February 9, 2023 – There’s good news out of Wisconsin. In January, a federal appeals court rejected a lawsuit that claimed the City of Madison’s sign and billboard ordinances are unconstitutional. It was the second of two recent decisions that are big victories for local rights and common sense.
Adams Outdoor Advertising, which owns 90 signs in Madison and more throughout the state, has contended with the city over signage regulations for years. In April 2017, the company sought to change the height, add digital technology, and make other modifications to 26 of its Madison signs. In June 2017, the city’s zoning department denied 25 of the applications. In July 2017, Adams sued in federal court, citing First Amendment concerns.
In April 2020, a federal judge determined there was no constitutional problem with Madison’s ordinances. “Whether the Capitol Square should look like Times Square is a decision that Madison city government is entitled to make,” U.S. District Judge James Peterson said in his ruling. The company promptly appealed the decision.
On January 4, 2023, the U.S. Court of Appeals, 7th Circuit, upheld the federal district court’s dismissal of Adams’ claims.

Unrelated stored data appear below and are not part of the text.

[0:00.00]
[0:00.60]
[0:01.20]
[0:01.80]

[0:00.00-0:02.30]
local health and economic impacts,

In her ruling, Chief Judge Diana Sykes of the 7th Circuit, a highly respected and influential conservative judge, wrote: “…Billboards by their very nature can be perceived as an esthetic harm. Likewise, the connection between billboards and traffic safety is too obvious to require empirical proof. It does not take a double-blind empirical study, or a linear regression analysis, to know that the presence of overhead signs and banners is bound to cause some drivers to slow down in order to read the sign before passing it.”

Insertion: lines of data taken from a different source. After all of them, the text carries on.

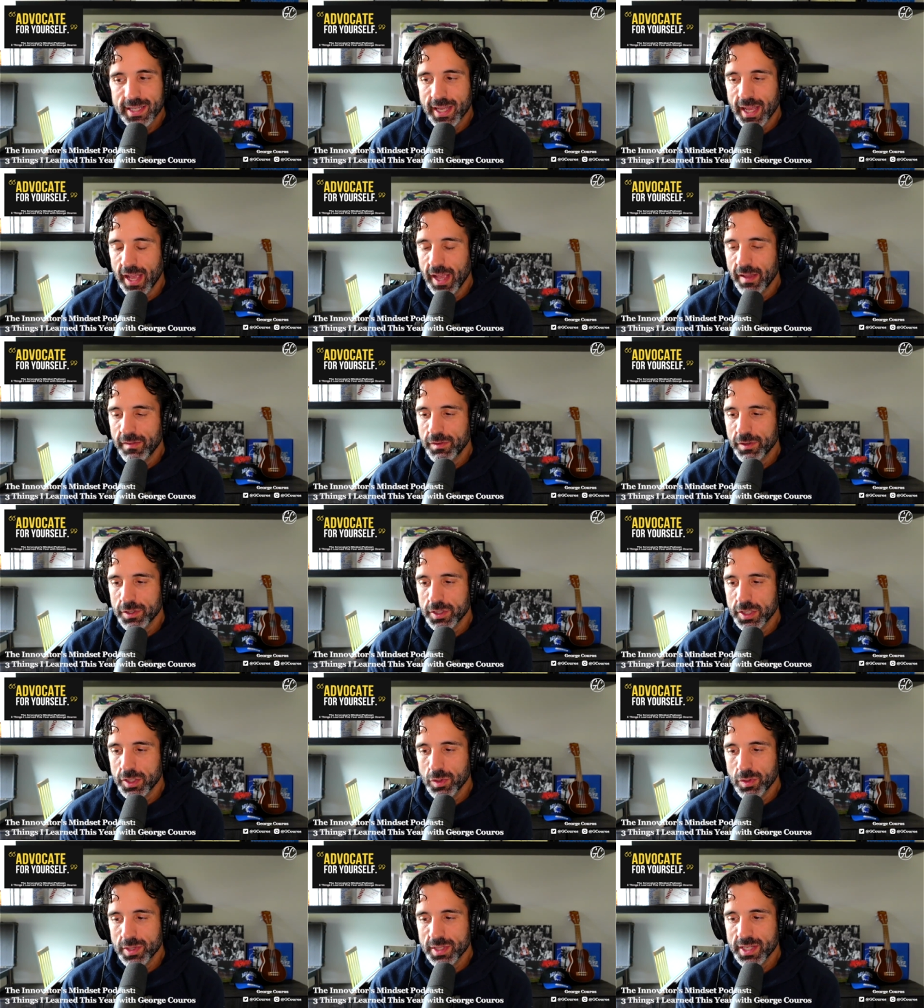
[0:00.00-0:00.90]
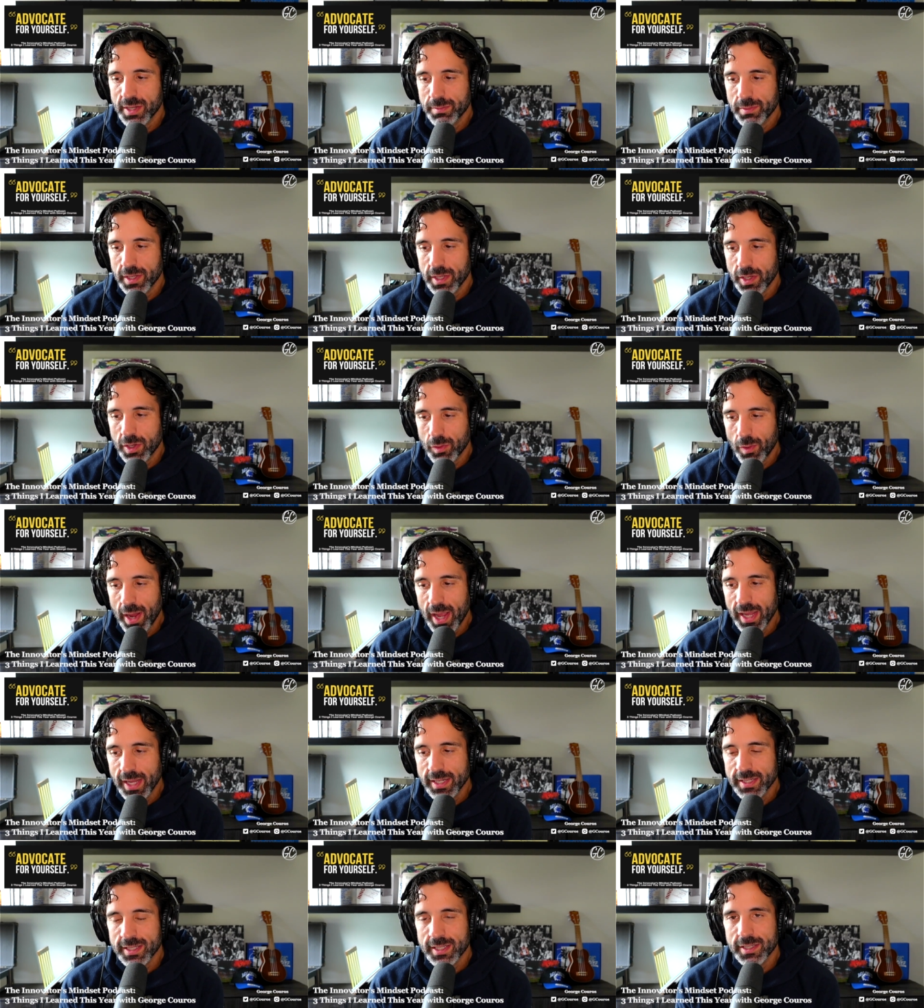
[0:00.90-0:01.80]
if you're doing something
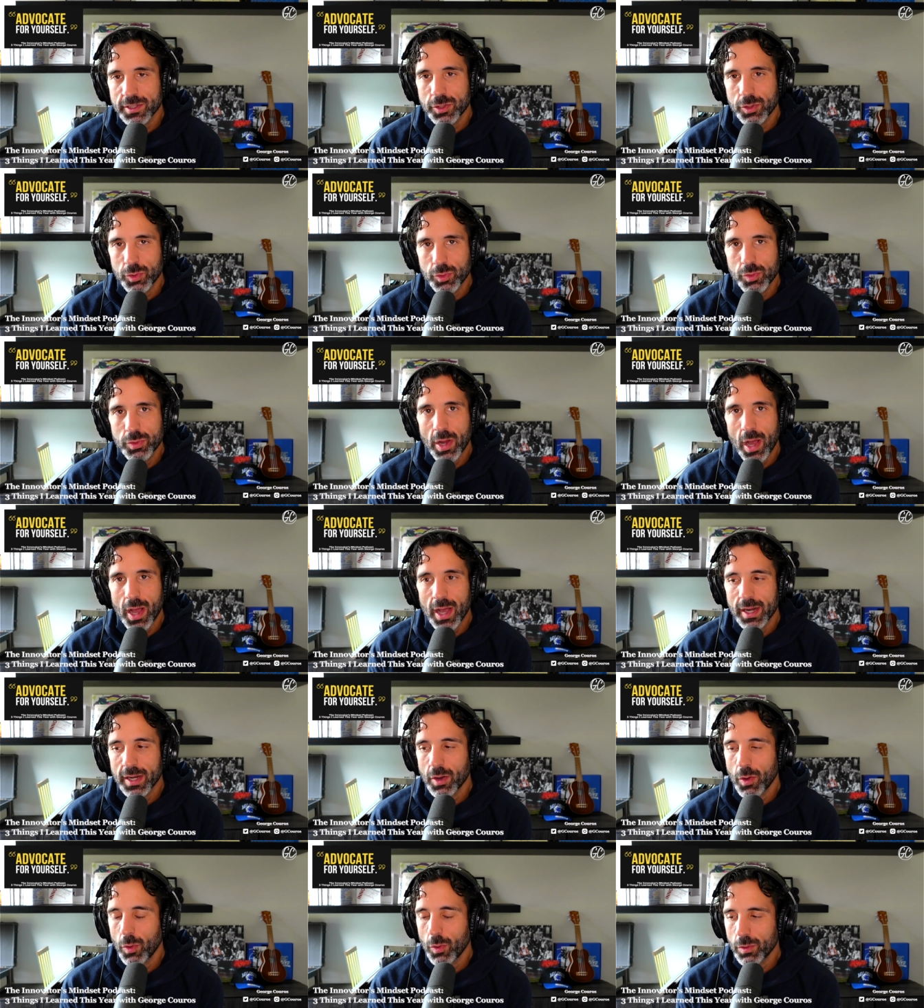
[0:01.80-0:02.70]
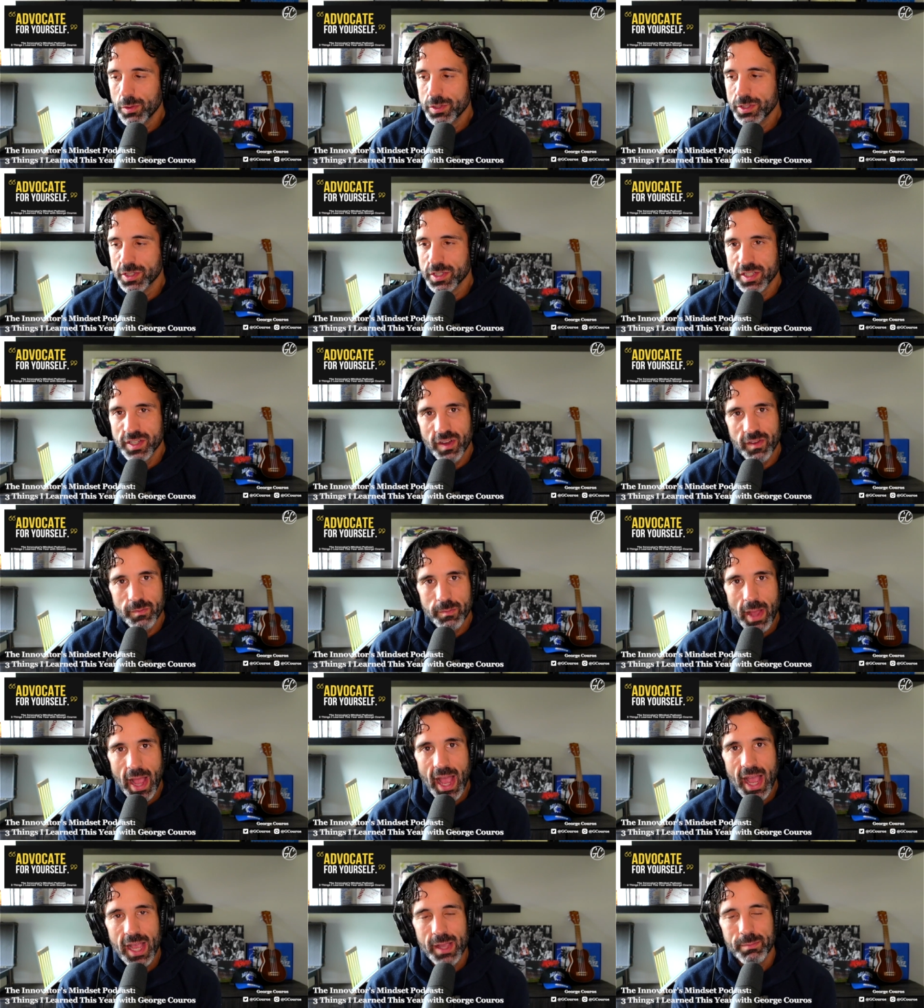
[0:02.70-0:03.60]
great, do not hold yourself
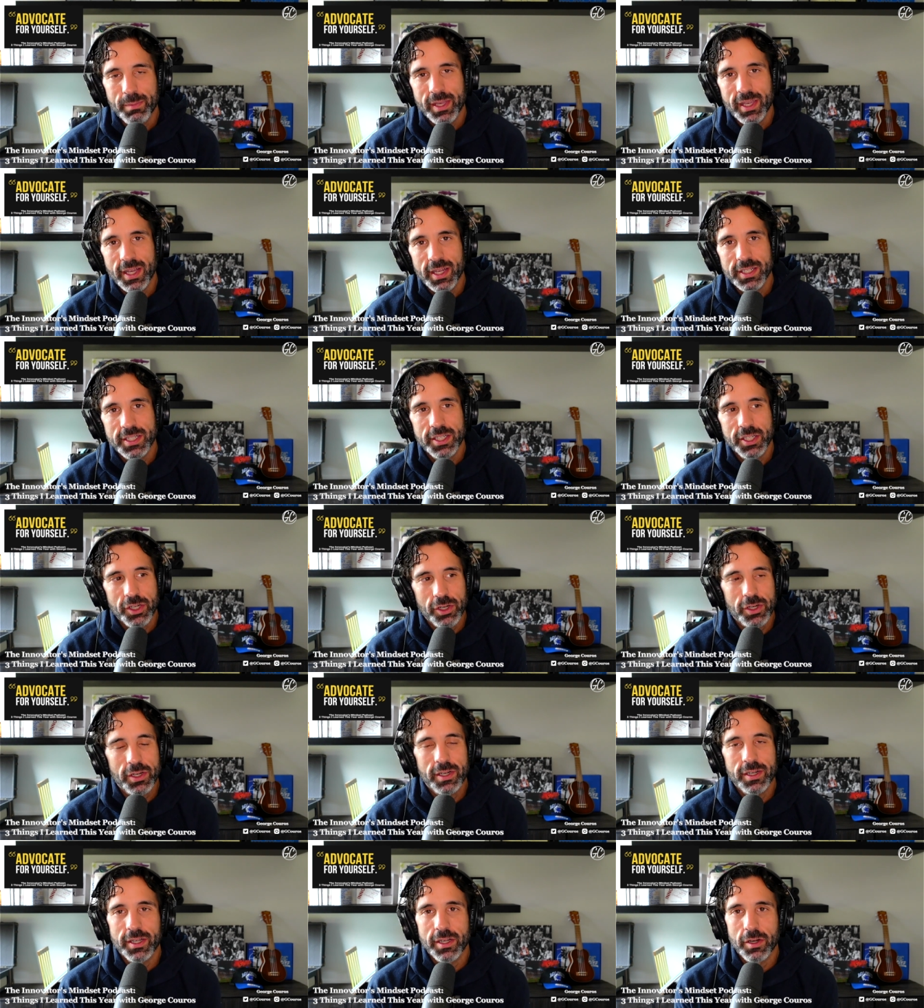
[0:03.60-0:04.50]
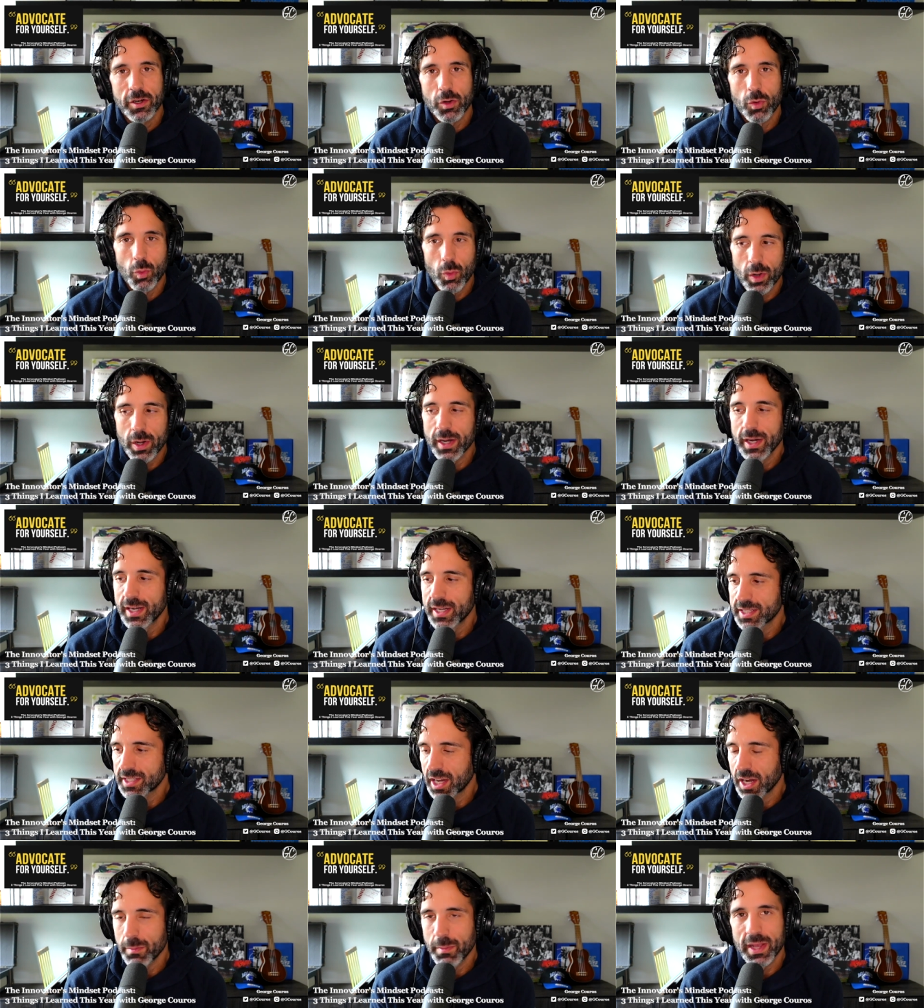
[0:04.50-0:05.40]
back because you're worried it's
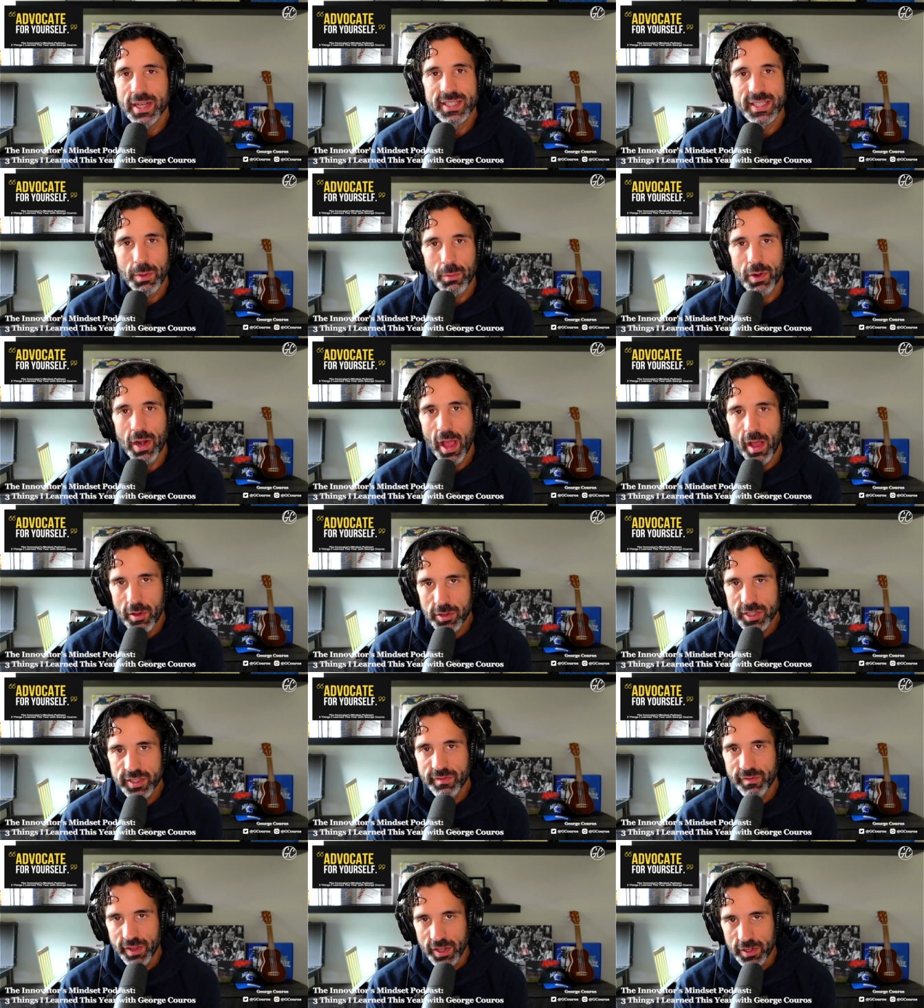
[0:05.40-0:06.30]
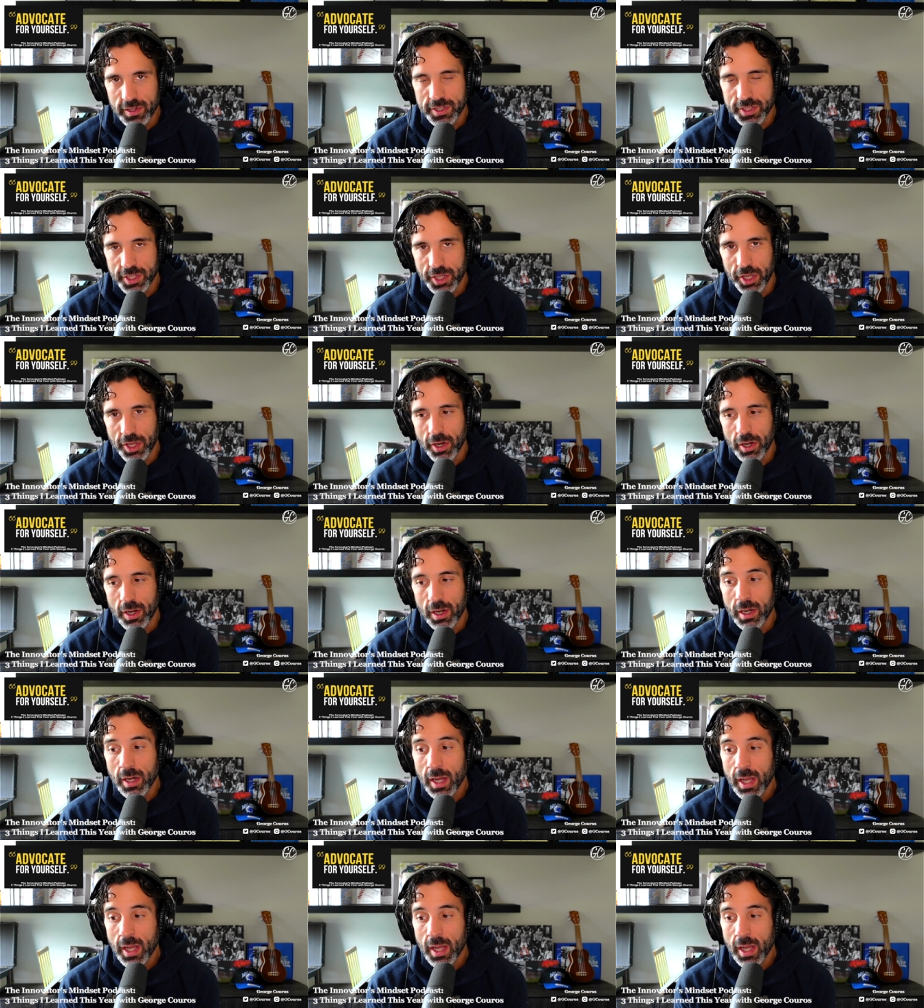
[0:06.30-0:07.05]
going to make someone else feel insecure.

The Adams decision follows a related ruling that the U.S. Supreme Court made in April 2022. In City of Austin v. Reagan National Advertising, SCOTUS held that the City of Austin’s regulations – which differentiate between signs located at a business premise and billboards (those located off-site) – do not violate First Amendment rights. The city generally bans new off-premises signs and prohibits pre-existing off-premises signs from converting to digital.
In a 6-3 decision, SCOTUS reversed a ruling in the matter by the U.S. Court of Appeals, 5th Circuit. In the majority opinion, Justice Sonia Sotomayor wrote that the city ordinances are plainly content-agnostic and do not “single out any topic or subject matter for differential treatment.”
Scenic Utah, together with other scenic affiliates and viewshed protection advocates, applauds these judicial decisions. Allowing municipalities to use consistently applied, community-focused ordinances to control digital signage and other adverse signage impacts is huge victory, in Utah and across America.